電気自動車(EV)の普及を左右するバッテリー技術が急速に進化している。全固体電池や次世代リチウムイオン電池の開発が進み、航続距離の延長とコスト削減が実現しつつある。これにより、EVシフトがさらに加速することが期待されている。
全固体電池の実用化が近づく
全固体電池は、従来のリチウムイオン電池に比べてエネルギー密度が高く、安全性にも優れている。現在、多くの自動車メーカーや電池メーカーが実用化に向けた研究開発を進めており、2020年代後半には量産が始まると見られている。
リチウムイオン電池の改良も進行中
一方、従来のリチウムイオン電池も改良が進んでいる。電極材料の変更や電解液の最適化により、エネルギー密度を向上させるとともに、充電時間の短縮や寿命の延長が図られている。これにより、EVの航続距離は現在の500kmから700km以上へと伸びる可能性がある。
バッテリーコストの削減が鍵
EVの普及にはバッテリーコストの削減が不可欠である。
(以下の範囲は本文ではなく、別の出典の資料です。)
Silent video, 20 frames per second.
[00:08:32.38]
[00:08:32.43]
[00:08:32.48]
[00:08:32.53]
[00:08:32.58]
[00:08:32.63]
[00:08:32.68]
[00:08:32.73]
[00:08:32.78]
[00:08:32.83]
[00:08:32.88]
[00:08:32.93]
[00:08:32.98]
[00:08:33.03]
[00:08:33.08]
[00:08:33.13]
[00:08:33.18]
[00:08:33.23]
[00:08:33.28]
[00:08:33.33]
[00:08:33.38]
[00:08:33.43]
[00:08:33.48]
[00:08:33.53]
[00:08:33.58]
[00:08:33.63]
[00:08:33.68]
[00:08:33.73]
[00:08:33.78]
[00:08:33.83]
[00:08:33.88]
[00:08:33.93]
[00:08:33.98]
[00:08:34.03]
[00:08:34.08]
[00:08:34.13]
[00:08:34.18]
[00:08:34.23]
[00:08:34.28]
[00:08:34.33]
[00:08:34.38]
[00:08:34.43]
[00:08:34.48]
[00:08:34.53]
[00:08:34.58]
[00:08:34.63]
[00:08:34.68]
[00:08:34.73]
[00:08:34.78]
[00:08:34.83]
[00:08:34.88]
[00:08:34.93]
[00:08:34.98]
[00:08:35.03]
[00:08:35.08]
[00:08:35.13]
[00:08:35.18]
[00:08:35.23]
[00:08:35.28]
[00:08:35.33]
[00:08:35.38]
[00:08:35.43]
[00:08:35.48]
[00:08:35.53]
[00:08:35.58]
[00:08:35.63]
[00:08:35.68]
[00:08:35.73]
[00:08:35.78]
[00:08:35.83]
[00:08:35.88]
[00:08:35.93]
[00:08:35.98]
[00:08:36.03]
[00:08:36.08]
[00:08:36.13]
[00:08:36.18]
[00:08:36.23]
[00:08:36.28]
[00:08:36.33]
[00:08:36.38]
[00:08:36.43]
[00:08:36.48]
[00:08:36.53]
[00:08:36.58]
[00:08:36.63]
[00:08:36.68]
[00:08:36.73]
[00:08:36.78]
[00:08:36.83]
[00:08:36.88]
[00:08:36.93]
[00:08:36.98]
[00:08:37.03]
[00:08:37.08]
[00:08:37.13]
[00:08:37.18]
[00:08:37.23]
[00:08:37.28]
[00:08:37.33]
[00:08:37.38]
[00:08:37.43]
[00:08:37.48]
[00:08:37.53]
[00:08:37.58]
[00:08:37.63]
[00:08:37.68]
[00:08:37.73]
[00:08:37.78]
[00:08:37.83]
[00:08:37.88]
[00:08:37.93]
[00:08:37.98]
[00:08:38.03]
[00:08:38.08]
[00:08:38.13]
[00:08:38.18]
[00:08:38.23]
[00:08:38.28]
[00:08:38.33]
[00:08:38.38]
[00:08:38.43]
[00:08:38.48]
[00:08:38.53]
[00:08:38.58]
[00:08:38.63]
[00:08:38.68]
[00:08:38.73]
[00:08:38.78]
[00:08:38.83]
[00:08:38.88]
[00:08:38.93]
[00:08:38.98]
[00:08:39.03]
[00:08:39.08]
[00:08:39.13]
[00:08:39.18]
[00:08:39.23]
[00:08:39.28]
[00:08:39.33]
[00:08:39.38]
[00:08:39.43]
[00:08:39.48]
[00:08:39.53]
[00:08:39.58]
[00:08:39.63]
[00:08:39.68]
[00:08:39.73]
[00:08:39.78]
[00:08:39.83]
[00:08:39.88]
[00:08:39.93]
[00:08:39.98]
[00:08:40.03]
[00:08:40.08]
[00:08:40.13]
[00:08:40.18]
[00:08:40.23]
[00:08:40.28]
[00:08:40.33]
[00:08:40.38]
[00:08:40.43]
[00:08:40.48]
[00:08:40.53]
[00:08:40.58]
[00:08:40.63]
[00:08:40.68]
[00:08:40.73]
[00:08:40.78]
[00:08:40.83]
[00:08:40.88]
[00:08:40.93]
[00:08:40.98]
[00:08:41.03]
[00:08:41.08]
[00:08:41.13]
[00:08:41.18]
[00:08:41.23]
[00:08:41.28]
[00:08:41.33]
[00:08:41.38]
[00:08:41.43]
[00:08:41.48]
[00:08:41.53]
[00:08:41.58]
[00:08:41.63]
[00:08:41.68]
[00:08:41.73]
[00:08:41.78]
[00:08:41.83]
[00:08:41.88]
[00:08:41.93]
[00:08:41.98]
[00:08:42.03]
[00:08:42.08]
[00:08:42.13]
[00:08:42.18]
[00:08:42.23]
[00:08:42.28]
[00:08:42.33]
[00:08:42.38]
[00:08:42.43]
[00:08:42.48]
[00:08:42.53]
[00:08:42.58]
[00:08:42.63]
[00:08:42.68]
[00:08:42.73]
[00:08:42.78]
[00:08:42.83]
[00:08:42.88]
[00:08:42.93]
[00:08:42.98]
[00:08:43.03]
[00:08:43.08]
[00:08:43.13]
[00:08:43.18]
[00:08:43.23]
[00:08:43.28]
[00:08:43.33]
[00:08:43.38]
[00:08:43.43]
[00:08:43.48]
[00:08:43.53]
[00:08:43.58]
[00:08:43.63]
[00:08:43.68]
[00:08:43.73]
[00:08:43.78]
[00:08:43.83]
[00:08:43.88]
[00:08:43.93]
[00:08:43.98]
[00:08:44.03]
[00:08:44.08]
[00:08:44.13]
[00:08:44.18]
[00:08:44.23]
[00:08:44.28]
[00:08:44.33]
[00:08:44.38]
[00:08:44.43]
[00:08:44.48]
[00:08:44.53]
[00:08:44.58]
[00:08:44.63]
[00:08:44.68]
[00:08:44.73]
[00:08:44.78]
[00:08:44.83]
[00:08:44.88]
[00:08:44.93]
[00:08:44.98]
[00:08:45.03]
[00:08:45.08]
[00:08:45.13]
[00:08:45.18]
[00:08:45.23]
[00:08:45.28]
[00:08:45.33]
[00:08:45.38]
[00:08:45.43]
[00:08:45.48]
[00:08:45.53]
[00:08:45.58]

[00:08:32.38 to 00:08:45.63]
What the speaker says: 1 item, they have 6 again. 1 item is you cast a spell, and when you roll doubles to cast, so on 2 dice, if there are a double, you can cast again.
現在、バッテリーの価格は1kWhあたり約100ドルまで低下しているが、さらなる削減を目指して生産工程の効率化や材料の代替が進められている。目標は1kWhあたり50ドル以下であり、これによりEVの価格がガソリン車と同等になると期待される。
充電インフラの整備も進む
バッテリー技術の進化と並行して、充電インフラの整備も重要である。急速充電器の普及やワイヤレス充電技術の開発により、ユーザーの利便性が向上している。これにより、航続距離への不安が軽減され、EVの需要がさらに高まると見られる。
バッテリー技術の進化は、EVの性能向上とコスト削減に直結する。全固体電池や改良型リチウムイオン電池の実用化が進めば、EVシフトはさらに加速し、持続可能な社会の実現に貢献するだろう。